● **WHAT IS REQUIRED**
Set the pictures aside and return each record below precisely as written.

● **SOURCE INFORMATION**
┄┄┄┄┄┄

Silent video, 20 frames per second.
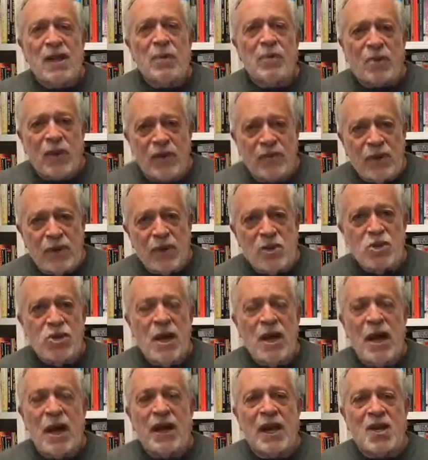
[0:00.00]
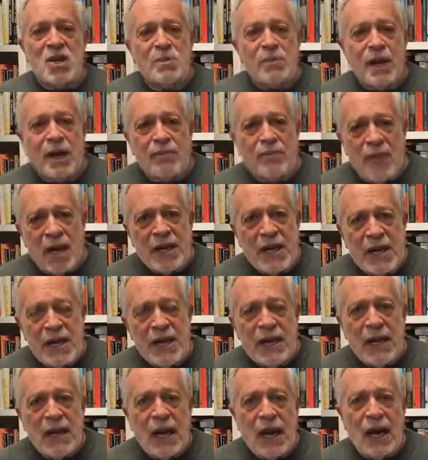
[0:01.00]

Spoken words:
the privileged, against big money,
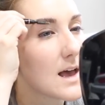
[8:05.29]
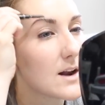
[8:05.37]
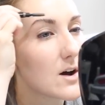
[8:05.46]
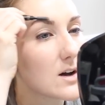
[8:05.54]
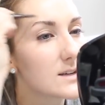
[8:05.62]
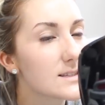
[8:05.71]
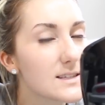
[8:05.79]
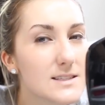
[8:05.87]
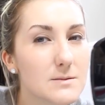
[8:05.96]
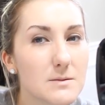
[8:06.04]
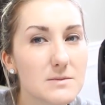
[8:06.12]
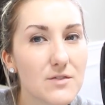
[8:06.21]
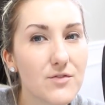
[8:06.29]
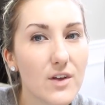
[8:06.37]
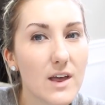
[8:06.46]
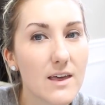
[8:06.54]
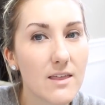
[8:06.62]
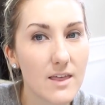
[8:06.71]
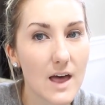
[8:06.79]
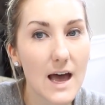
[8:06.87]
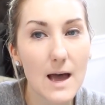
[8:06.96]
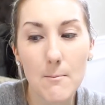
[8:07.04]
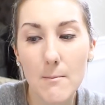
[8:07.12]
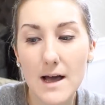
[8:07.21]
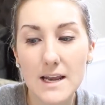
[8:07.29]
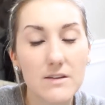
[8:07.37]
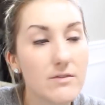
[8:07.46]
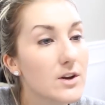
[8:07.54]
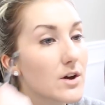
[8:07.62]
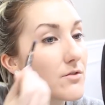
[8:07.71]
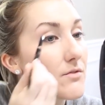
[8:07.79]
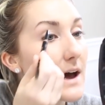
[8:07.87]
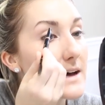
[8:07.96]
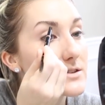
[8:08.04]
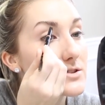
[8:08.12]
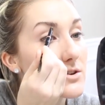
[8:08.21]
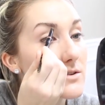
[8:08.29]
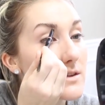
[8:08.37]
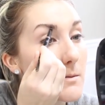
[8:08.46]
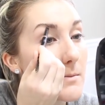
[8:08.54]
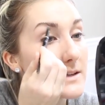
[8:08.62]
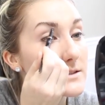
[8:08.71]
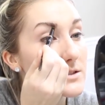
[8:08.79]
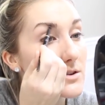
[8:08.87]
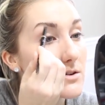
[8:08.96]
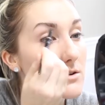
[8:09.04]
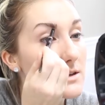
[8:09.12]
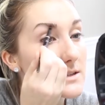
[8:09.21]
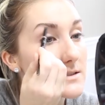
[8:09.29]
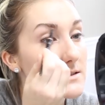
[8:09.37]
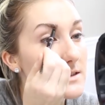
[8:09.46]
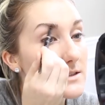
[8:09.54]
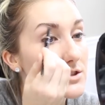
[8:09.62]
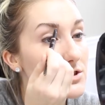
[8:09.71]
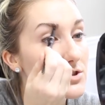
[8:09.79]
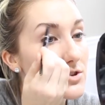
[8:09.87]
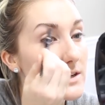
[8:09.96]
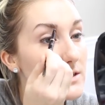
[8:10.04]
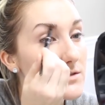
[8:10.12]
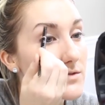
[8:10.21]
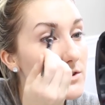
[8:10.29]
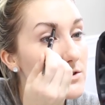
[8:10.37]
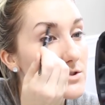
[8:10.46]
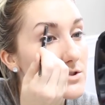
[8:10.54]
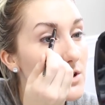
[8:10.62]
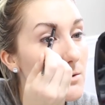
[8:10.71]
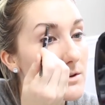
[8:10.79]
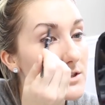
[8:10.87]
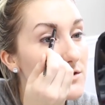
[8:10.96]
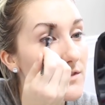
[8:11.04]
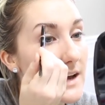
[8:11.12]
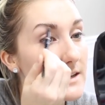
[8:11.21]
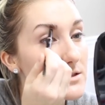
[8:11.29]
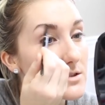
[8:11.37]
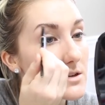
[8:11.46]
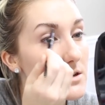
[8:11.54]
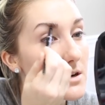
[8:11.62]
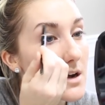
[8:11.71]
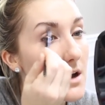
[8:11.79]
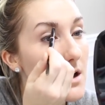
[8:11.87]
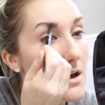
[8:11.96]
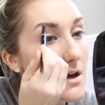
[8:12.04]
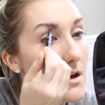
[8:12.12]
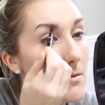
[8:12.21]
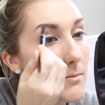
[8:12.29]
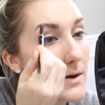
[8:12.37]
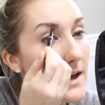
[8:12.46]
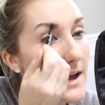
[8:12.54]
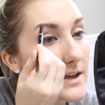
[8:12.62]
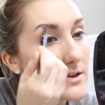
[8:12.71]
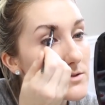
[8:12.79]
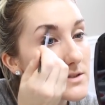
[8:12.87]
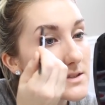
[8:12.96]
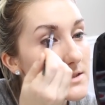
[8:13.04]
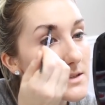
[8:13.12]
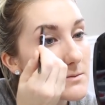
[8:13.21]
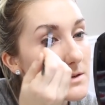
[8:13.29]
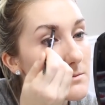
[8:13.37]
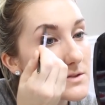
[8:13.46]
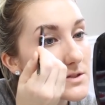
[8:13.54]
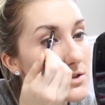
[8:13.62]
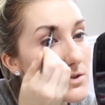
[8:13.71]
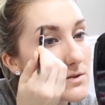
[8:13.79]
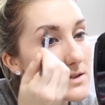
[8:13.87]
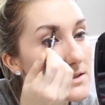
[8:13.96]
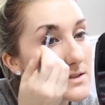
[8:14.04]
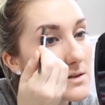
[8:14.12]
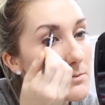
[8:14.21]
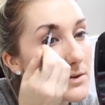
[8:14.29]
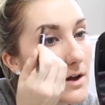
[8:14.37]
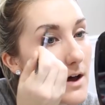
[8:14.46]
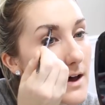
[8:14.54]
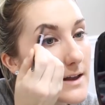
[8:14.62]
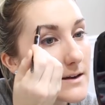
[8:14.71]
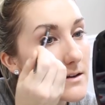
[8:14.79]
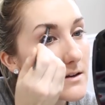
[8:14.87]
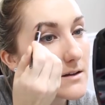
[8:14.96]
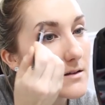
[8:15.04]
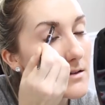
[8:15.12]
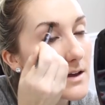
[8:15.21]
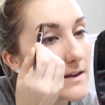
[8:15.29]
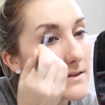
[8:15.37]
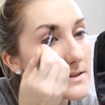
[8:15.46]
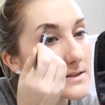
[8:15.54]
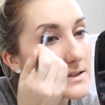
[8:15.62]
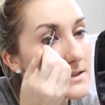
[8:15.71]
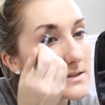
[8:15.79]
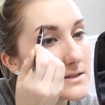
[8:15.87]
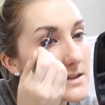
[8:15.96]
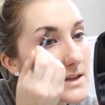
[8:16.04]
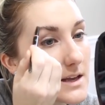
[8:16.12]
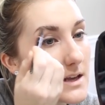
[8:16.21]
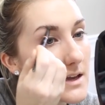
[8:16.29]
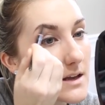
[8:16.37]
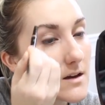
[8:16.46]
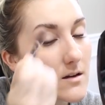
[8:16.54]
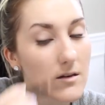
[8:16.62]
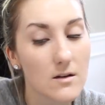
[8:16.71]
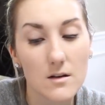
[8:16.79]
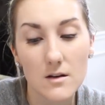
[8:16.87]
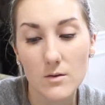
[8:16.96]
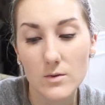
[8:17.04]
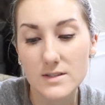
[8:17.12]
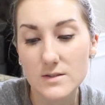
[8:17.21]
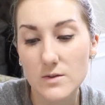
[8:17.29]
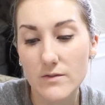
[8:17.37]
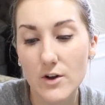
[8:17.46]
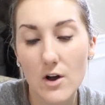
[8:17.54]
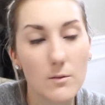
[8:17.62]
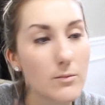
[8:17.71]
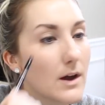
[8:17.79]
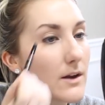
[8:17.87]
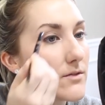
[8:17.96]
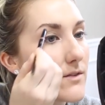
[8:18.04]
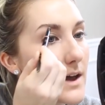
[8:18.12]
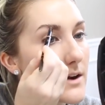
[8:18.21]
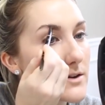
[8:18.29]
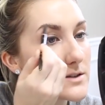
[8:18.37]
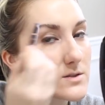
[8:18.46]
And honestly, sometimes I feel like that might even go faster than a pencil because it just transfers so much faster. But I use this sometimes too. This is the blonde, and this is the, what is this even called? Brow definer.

┄┄┄┄┄┄

● **ANSWER TO THE PROBLEM**
Silent video, 20 frames per second.
[0:00.00]
[0:01.00]

Spoken words:
the privileged, against big money,
[8:05.29]
[8:05.37]
[8:05.46]
[8:05.54]
[8:05.62]
[8:05.71]
[8:05.79]
[8:05.87]
[8:05.96]
[8:06.04]
[8:06.12]
[8:06.21]
[8:06.29]
[8:06.37]
[8:06.46]
[8:06.54]
[8:06.62]
[8:06.71]
[8:06.79]
[8:06.87]
[8:06.96]
[8:07.04]
[8:07.12]
[8:07.21]
[8:07.29]
[8:07.37]
[8:07.46]
[8:07.54]
[8:07.62]
[8:07.71]
[8:07.79]
[8:07.87]
[8:07.96]
[8:08.04]
[8:08.12]
[8:08.21]
[8:08.29]
[8:08.37]
[8:08.46]
[8:08.54]
[8:08.62]
[8:08.71]
[8:08.79]
[8:08.87]
[8:08.96]
[8:09.04]
[8:09.12]
[8:09.21]
[8:09.29]
[8:09.37]
[8:09.46]
[8:09.54]
[8:09.62]
[8:09.71]
[8:09.79]
[8:09.87]
[8:09.96]
[8:10.04]
[8:10.12]
[8:10.21]
[8:10.29]
[8:10.37]
[8:10.46]
[8:10.54]
[8:10.62]
[8:10.71]
[8:10.79]
[8:10.87]
[8:10.96]
[8:11.04]
[8:11.12]
[8:11.21]
[8:11.29]
[8:11.37]
[8:11.46]
[8:11.54]
[8:11.62]
[8:11.71]
[8:11.79]
[8:11.87]
[8:11.96]
[8:12.04]
[8:12.12]
[8:12.21]
[8:12.29]
[8:12.37]
[8:12.46]
[8:12.54]
[8:12.62]
[8:12.71]
[8:12.79]
[8:12.87]
[8:12.96]
[8:13.04]
[8:13.12]
[8:13.21]
[8:13.29]
[8:13.37]
[8:13.46]
[8:13.54]
[8:13.62]
[8:13.71]
[8:13.79]
[8:13.87]
[8:13.96]
[8:14.04]
[8:14.12]
[8:14.21]
[8:14.29]
[8:14.37]
[8:14.46]
[8:14.54]
[8:14.62]
[8:14.71]
[8:14.79]
[8:14.87]
[8:14.96]
[8:15.04]
[8:15.12]
[8:15.21]
[8:15.29]
[8:15.37]
[8:15.46]
[8:15.54]
[8:15.62]
[8:15.71]
[8:15.79]
[8:15.87]
[8:15.96]
[8:16.04]
[8:16.12]
[8:16.21]
[8:16.29]
[8:16.37]
[8:16.46]
[8:16.54]
[8:16.62]
[8:16.71]
[8:16.79]
[8:16.87]
[8:16.96]
[8:17.04]
[8:17.12]
[8:17.21]
[8:17.29]
[8:17.37]
[8:17.46]
[8:17.54]
[8:17.62]
[8:17.71]
[8:17.79]
[8:17.87]
[8:17.96]
[8:18.04]
[8:18.12]
[8:18.21]
[8:18.29]
[8:18.37]
[8:18.46]
And honestly, sometimes I feel like that might even go faster than a pencil because it just transfers so much faster. But I use this sometimes too. This is the blonde, and this is the, what is this even called? Brow definer.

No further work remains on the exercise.